**THE TASK:** In the records below, find the line containing "[0:23.00-0:24.00]" and return it together with every later line, exactly as written; pictures are to be omitted.

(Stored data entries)

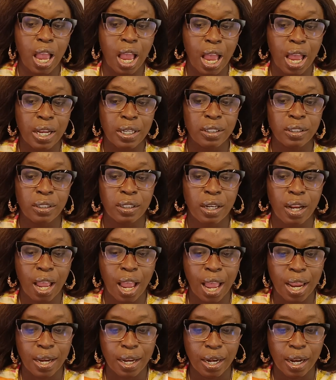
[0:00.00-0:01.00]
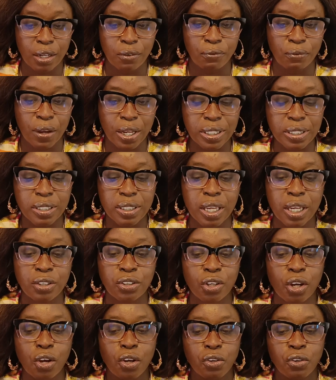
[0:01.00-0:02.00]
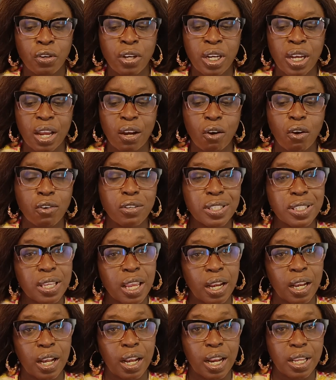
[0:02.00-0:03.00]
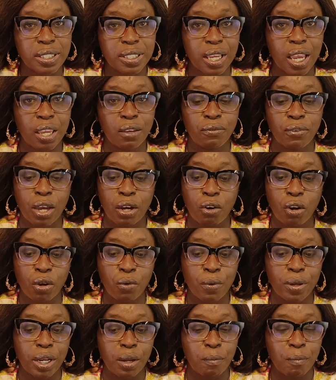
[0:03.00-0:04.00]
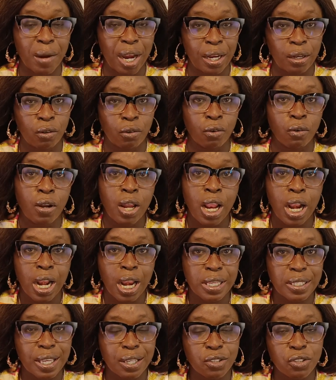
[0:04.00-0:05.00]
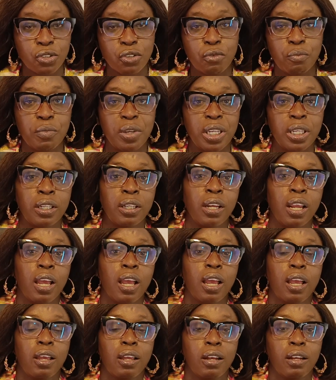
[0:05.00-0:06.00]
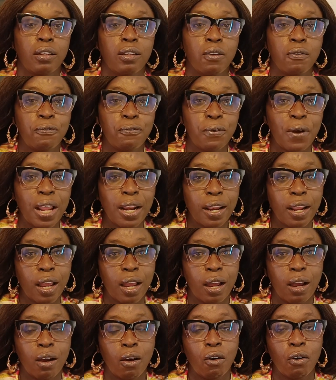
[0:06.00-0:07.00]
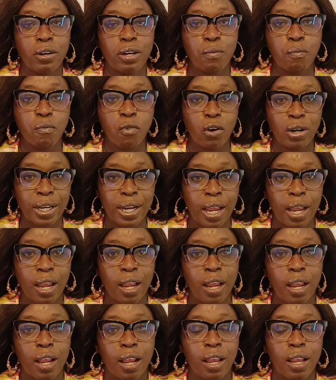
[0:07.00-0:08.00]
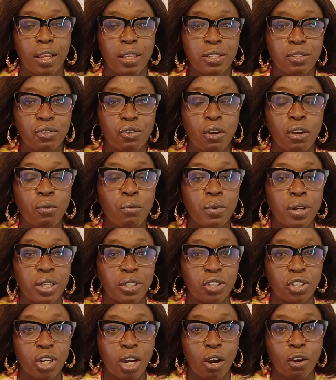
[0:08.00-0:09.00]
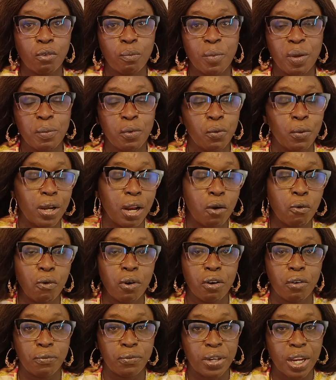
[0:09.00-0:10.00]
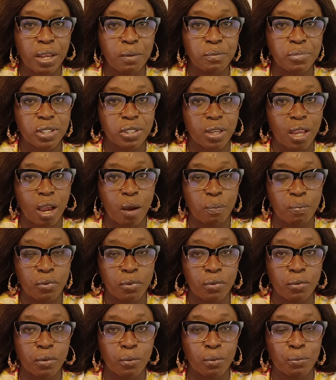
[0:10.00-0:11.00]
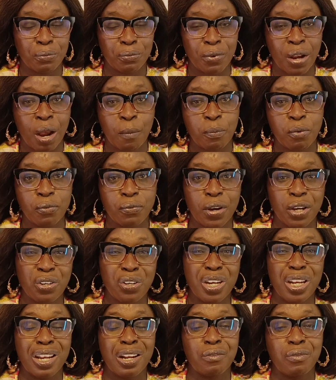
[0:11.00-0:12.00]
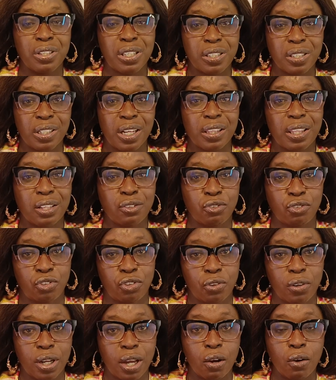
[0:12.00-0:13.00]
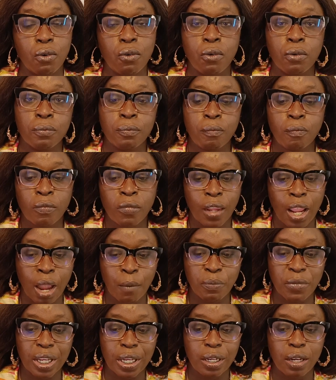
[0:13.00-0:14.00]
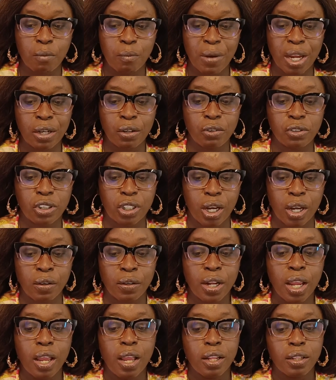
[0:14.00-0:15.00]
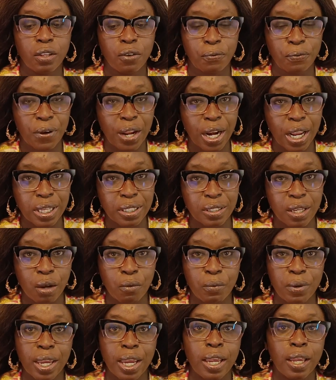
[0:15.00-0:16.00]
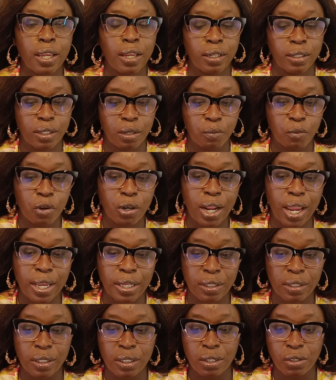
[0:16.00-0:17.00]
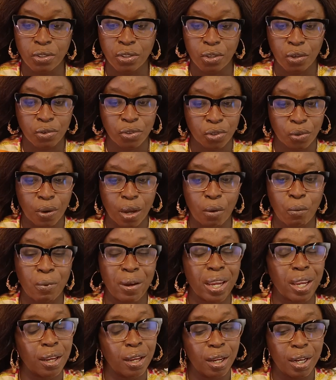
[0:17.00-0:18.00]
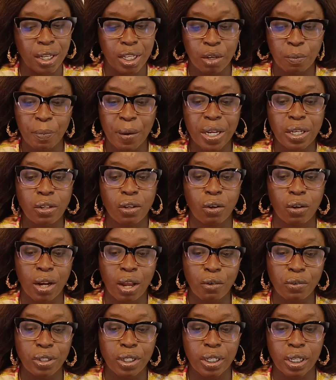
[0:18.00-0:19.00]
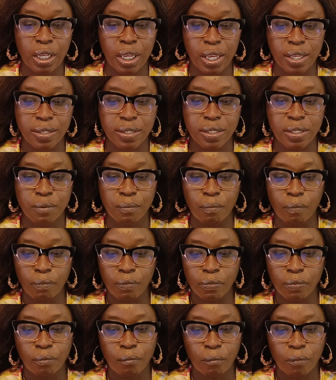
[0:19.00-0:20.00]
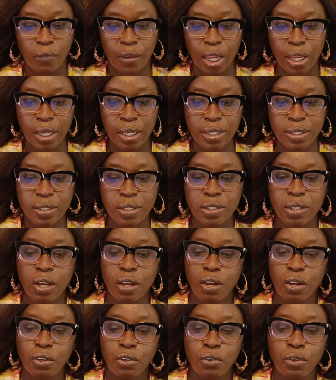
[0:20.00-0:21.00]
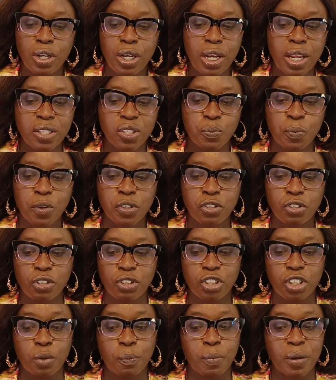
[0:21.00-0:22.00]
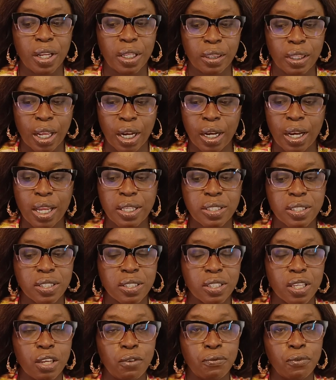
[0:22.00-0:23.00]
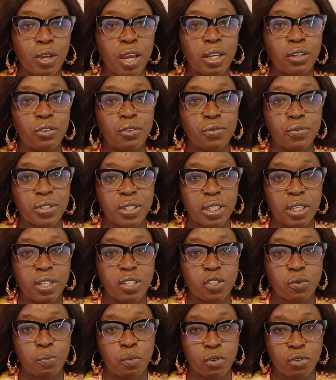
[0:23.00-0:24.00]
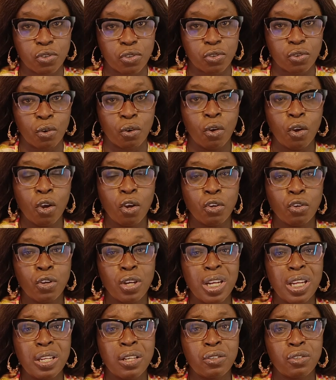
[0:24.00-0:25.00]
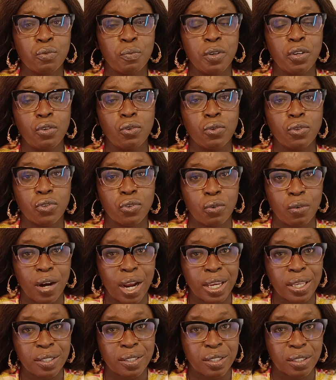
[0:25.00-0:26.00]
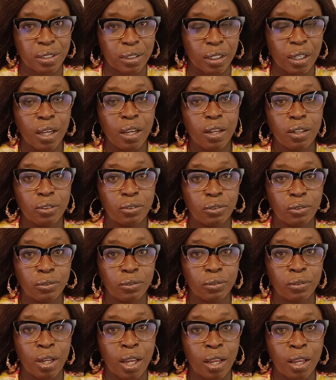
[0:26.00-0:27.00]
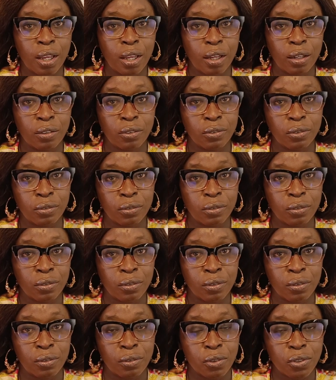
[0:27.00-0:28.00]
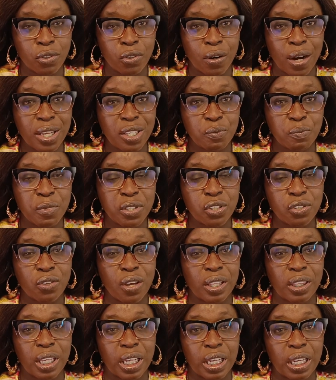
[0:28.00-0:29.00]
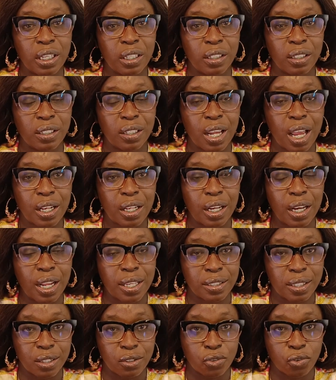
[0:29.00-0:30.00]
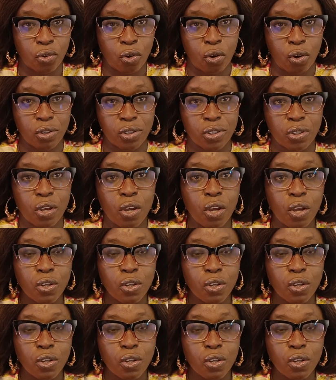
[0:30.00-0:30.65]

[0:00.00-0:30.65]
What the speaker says: an added advantage. You need a consent letter if you're going with a minor. Let's assuming the father or the mother is going with a child, maybe without one of them's approval. You need a written letter to show that, oh, I'm taking a minor child. The father is aware, the mother is also aware, depending on how the case is. You need a sponsorship letter. That is, if you are using a sponsor, you need it to be notarized. Notarized means you are taking that letter to court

**ANSWER SECTION:**
[0:23.00-0:24.00]
[0:24.00-0:25.00]
[0:25.00-0:26.00]
[0:26.00-0:27.00]
[0:27.00-0:28.00]
[0:28.00-0:29.00]
[0:29.00-0:30.00]
[0:30.00-0:30.65]

[0:00.00-0:30.65]
What the speaker says: an added advantage. You need a consent letter if you're going with a minor. Let's assuming the father or the mother is going with a child, maybe without one of them's approval. You need a written letter to show that, oh, I'm taking a minor child. The father is aware, the mother is also aware, depending on how the case is. You need a sponsorship letter. That is, if you are using a sponsor, you need it to be notarized. Notarized means you are taking that letter to court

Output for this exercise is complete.